BEGIN Data for this exercise

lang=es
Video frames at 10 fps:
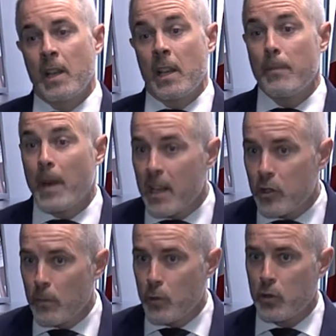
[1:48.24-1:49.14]
y para
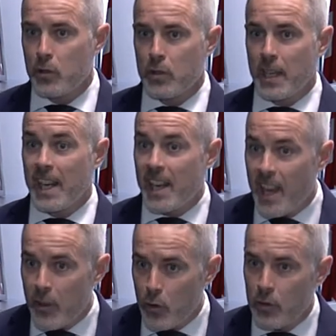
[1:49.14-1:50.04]
esto hemos
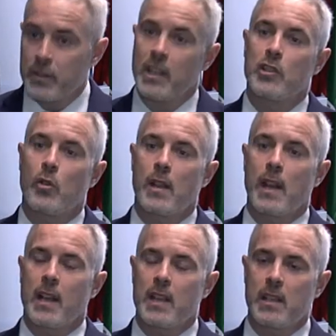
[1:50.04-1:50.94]
creado dentro de
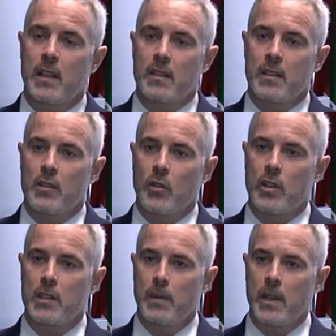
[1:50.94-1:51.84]
la casa, dentro de
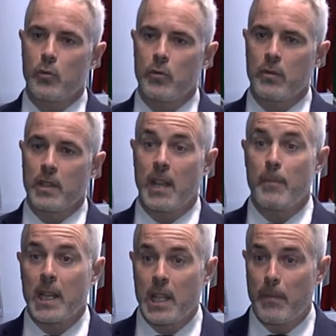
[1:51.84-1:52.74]
Esprit, un
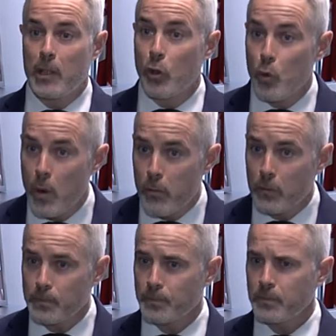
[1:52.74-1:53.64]
departamento
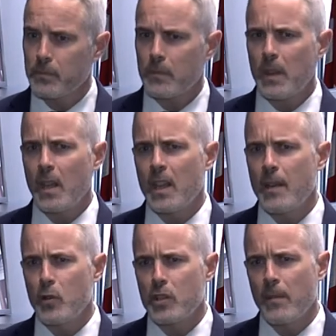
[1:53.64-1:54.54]
nuevo que
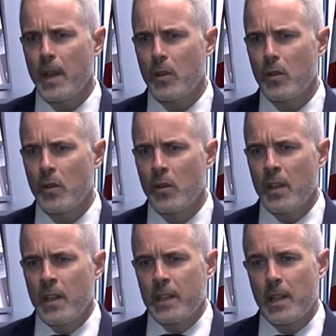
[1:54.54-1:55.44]
hemos llamado
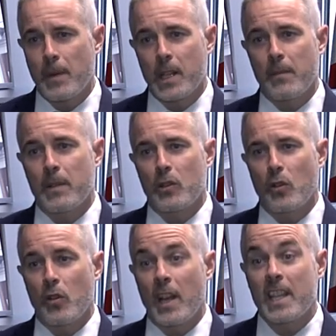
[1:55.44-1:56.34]

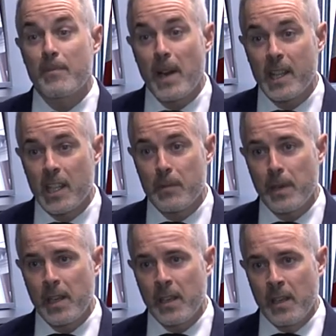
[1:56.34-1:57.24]
Departamento Smart
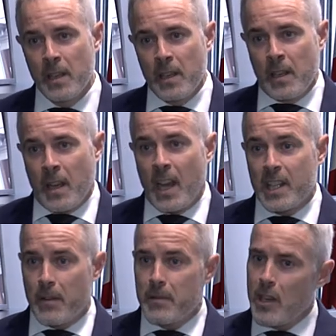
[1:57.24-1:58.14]
Esprit, a
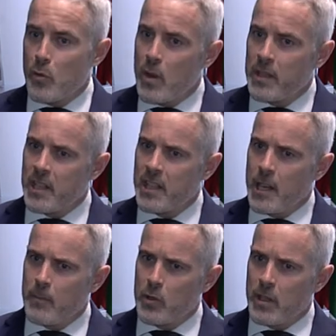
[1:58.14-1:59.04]
través del cual
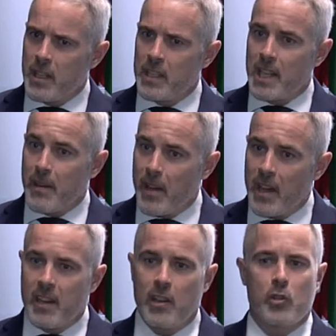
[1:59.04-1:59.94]
trataremos de
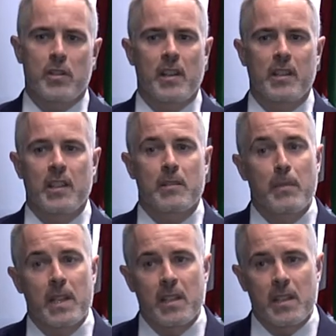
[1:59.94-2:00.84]
trabajar en los siguientes
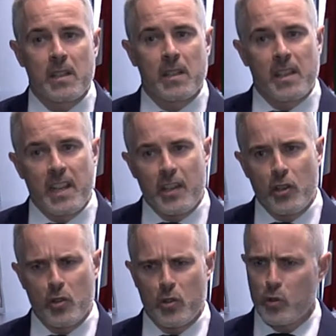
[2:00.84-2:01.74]
meses y
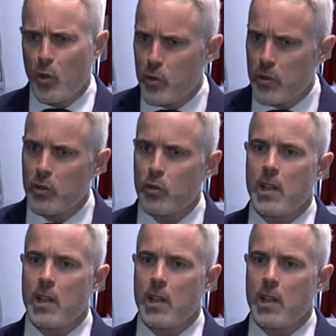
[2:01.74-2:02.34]
años todos estos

END Data for this exercise

An exact copy of the data is required, with the pictures excluded.

lang=es
Video frames at 10 fps:
[1:48.24-1:49.14]
y para
[1:49.14-1:50.04]
esto hemos
[1:50.04-1:50.94]
creado dentro de
[1:50.94-1:51.84]
la casa, dentro de
[1:51.84-1:52.74]
Esprit, un
[1:52.74-1:53.64]
departamento
[1:53.64-1:54.54]
nuevo que
[1:54.54-1:55.44]
hemos llamado
[1:55.44-1:56.34]

[1:56.34-1:57.24]
Departamento Smart
[1:57.24-1:58.14]
Esprit, a
[1:58.14-1:59.04]
través del cual
[1:59.04-1:59.94]
trataremos de
[1:59.94-2:00.84]
trabajar en los siguientes
[2:00.84-2:01.74]
meses y
[2:01.74-2:02.34]
años todos estos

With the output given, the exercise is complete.